Assigned task: Print all the data, keeping every line exactly as it is.

Entries taken from a collection
<<<<

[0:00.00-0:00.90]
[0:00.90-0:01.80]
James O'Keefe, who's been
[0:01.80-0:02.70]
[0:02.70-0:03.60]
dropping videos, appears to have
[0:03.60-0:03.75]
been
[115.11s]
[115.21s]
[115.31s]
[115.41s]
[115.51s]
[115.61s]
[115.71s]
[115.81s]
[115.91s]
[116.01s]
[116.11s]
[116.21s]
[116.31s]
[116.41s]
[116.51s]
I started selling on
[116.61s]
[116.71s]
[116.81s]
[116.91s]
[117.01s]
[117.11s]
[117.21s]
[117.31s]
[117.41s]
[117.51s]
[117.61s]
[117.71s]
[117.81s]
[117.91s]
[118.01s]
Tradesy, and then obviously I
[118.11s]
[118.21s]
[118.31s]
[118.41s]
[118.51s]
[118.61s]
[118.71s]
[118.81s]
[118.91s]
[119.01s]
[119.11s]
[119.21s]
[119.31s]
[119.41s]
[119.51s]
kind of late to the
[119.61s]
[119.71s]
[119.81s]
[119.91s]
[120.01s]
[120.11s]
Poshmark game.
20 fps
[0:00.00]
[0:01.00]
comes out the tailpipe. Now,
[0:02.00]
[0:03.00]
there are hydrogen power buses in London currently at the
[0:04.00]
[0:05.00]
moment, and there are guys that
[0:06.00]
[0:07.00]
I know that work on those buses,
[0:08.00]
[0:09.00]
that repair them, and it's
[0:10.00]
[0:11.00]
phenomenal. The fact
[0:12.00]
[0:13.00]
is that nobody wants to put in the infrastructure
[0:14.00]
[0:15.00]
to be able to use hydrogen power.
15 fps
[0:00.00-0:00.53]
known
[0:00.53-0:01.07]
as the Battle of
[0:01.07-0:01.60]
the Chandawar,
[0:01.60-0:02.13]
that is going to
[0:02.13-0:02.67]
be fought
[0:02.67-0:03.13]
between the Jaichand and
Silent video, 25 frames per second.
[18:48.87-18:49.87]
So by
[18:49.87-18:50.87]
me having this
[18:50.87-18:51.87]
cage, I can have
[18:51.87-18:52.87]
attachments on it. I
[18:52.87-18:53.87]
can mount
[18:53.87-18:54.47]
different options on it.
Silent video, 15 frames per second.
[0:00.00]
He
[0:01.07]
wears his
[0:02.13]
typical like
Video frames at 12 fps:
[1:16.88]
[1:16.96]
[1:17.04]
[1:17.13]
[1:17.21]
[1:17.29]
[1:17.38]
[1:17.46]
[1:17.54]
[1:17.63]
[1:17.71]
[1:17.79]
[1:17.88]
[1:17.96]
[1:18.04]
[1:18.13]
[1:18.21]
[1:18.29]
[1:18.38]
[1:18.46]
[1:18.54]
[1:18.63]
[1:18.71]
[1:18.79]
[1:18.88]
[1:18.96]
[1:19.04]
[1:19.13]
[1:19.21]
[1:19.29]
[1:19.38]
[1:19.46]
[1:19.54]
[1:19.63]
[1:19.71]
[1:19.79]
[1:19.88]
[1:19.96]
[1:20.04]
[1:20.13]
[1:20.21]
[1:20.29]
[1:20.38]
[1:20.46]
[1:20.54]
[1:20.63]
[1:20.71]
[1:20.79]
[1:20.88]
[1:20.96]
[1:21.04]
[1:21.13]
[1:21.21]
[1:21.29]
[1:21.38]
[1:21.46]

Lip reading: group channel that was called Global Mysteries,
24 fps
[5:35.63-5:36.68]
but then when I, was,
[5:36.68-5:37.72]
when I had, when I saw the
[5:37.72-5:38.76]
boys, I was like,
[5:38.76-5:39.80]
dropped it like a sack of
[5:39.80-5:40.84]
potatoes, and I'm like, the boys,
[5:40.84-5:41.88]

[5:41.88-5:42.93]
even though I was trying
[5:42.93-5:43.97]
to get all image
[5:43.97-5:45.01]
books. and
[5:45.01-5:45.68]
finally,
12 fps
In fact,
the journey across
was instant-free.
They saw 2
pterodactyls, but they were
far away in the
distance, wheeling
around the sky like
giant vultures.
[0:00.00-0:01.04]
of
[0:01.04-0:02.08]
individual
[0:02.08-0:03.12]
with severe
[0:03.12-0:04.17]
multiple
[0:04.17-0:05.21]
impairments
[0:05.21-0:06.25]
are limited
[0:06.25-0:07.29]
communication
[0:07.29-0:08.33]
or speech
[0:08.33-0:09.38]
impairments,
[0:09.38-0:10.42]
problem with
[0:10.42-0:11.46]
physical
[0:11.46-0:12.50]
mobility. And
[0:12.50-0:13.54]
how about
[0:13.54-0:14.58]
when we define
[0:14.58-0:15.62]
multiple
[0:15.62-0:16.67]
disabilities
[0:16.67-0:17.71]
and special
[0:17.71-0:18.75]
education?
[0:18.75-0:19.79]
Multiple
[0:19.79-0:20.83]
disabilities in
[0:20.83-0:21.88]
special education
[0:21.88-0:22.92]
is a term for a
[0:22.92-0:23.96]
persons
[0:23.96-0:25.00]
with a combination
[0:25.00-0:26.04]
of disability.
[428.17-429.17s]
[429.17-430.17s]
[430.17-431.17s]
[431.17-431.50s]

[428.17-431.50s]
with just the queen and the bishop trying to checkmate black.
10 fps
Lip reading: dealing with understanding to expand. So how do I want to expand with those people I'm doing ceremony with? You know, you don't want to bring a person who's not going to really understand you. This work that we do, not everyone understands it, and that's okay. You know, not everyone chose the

>>>>

Solution to the exercise:
[0:00.00-0:00.90]
[0:00.90-0:01.80]
James O'Keefe, who's been
[0:01.80-0:02.70]
[0:02.70-0:03.60]
dropping videos, appears to have
[0:03.60-0:03.75]
been
[115.11s]
[115.21s]
[115.31s]
[115.41s]
[115.51s]
[115.61s]
[115.71s]
[115.81s]
[115.91s]
[116.01s]
[116.11s]
[116.21s]
[116.31s]
[116.41s]
[116.51s]
I started selling on
[116.61s]
[116.71s]
[116.81s]
[116.91s]
[117.01s]
[117.11s]
[117.21s]
[117.31s]
[117.41s]
[117.51s]
[117.61s]
[117.71s]
[117.81s]
[117.91s]
[118.01s]
Tradesy, and then obviously I
[118.11s]
[118.21s]
[118.31s]
[118.41s]
[118.51s]
[118.61s]
[118.71s]
[118.81s]
[118.91s]
[119.01s]
[119.11s]
[119.21s]
[119.31s]
[119.41s]
[119.51s]
kind of late to the
[119.61s]
[119.71s]
[119.81s]
[119.91s]
[120.01s]
[120.11s]
Poshmark game.
20 fps
[0:00.00]
[0:01.00]
comes out the tailpipe. Now,
[0:02.00]
[0:03.00]
there are hydrogen power buses in London currently at the
[0:04.00]
[0:05.00]
moment, and there are guys that
[0:06.00]
[0:07.00]
I know that work on those buses,
[0:08.00]
[0:09.00]
that repair them, and it's
[0:10.00]
[0:11.00]
phenomenal. The fact
[0:12.00]
[0:13.00]
is that nobody wants to put in the infrastructure
[0:14.00]
[0:15.00]
to be able to use hydrogen power.
15 fps
[0:00.00-0:00.53]
known
[0:00.53-0:01.07]
as the Battle of
[0:01.07-0:01.60]
the Chandawar,
[0:01.60-0:02.13]
that is going to
[0:02.13-0:02.67]
be fought
[0:02.67-0:03.13]
between the Jaichand and
Silent video, 25 frames per second.
[18:48.87-18:49.87]
So by
[18:49.87-18:50.87]
me having this
[18:50.87-18:51.87]
cage, I can have
[18:51.87-18:52.87]
attachments on it. I
[18:52.87-18:53.87]
can mount
[18:53.87-18:54.47]
different options on it.
Silent video, 15 frames per second.
[0:00.00]
He
[0:01.07]
wears his
[0:02.13]
typical like
Video frames at 12 fps:
[1:16.88]
[1:16.96]
[1:17.04]
[1:17.13]
[1:17.21]
[1:17.29]
[1:17.38]
[1:17.46]
[1:17.54]
[1:17.63]
[1:17.71]
[1:17.79]
[1:17.88]
[1:17.96]
[1:18.04]
[1:18.13]
[1:18.21]
[1:18.29]
[1:18.38]
[1:18.46]
[1:18.54]
[1:18.63]
[1:18.71]
[1:18.79]
[1:18.88]
[1:18.96]
[1:19.04]
[1:19.13]
[1:19.21]
[1:19.29]
[1:19.38]
[1:19.46]
[1:19.54]
[1:19.63]
[1:19.71]
[1:19.79]
[1:19.88]
[1:19.96]
[1:20.04]
[1:20.13]
[1:20.21]
[1:20.29]
[1:20.38]
[1:20.46]
[1:20.54]
[1:20.63]
[1:20.71]
[1:20.79]
[1:20.88]
[1:20.96]
[1:21.04]
[1:21.13]
[1:21.21]
[1:21.29]
[1:21.38]
[1:21.46]

Lip reading: group channel that was called Global Mysteries,
24 fps
[5:35.63-5:36.68]
but then when I, was,
[5:36.68-5:37.72]
when I had, when I saw the
[5:37.72-5:38.76]
boys, I was like,
[5:38.76-5:39.80]
dropped it like a sack of
[5:39.80-5:40.84]
potatoes, and I'm like, the boys,
[5:40.84-5:41.88]

[5:41.88-5:42.93]
even though I was trying
[5:42.93-5:43.97]
to get all image
[5:43.97-5:45.01]
books. and
[5:45.01-5:45.68]
finally,
12 fps
In fact,
the journey across
was instant-free.
They saw 2
pterodactyls, but they were
far away in the
distance, wheeling
around the sky like
giant vultures.
[0:00.00-0:01.04]
of
[0:01.04-0:02.08]
individual
[0:02.08-0:03.12]
with severe
[0:03.12-0:04.17]
multiple
[0:04.17-0:05.21]
impairments
[0:05.21-0:06.25]
are limited
[0:06.25-0:07.29]
communication
[0:07.29-0:08.33]
or speech
[0:08.33-0:09.38]
impairments,
[0:09.38-0:10.42]
problem with
[0:10.42-0:11.46]
physical
[0:11.46-0:12.50]
mobility. And
[0:12.50-0:13.54]
how about
[0:13.54-0:14.58]
when we define
[0:14.58-0:15.62]
multiple
[0:15.62-0:16.67]
disabilities
[0:16.67-0:17.71]
and special
[0:17.71-0:18.75]
education?
[0:18.75-0:19.79]
Multiple
[0:19.79-0:20.83]
disabilities in
[0:20.83-0:21.88]
special education
[0:21.88-0:22.92]
is a term for a
[0:22.92-0:23.96]
persons
[0:23.96-0:25.00]
with a combination
[0:25.00-0:26.04]
of disability.
[428.17-429.17s]
[429.17-430.17s]
[430.17-431.17s]
[431.17-431.50s]

[428.17-431.50s]
with just the queen and the bishop trying to checkmate black.
10 fps
Lip reading: dealing with understanding to expand. So how do I want to expand with those people I'm doing ceremony with? You know, you don't want to bring a person who's not going to really understand you. This work that we do, not everyone understands it, and that's okay. You know, not everyone chose the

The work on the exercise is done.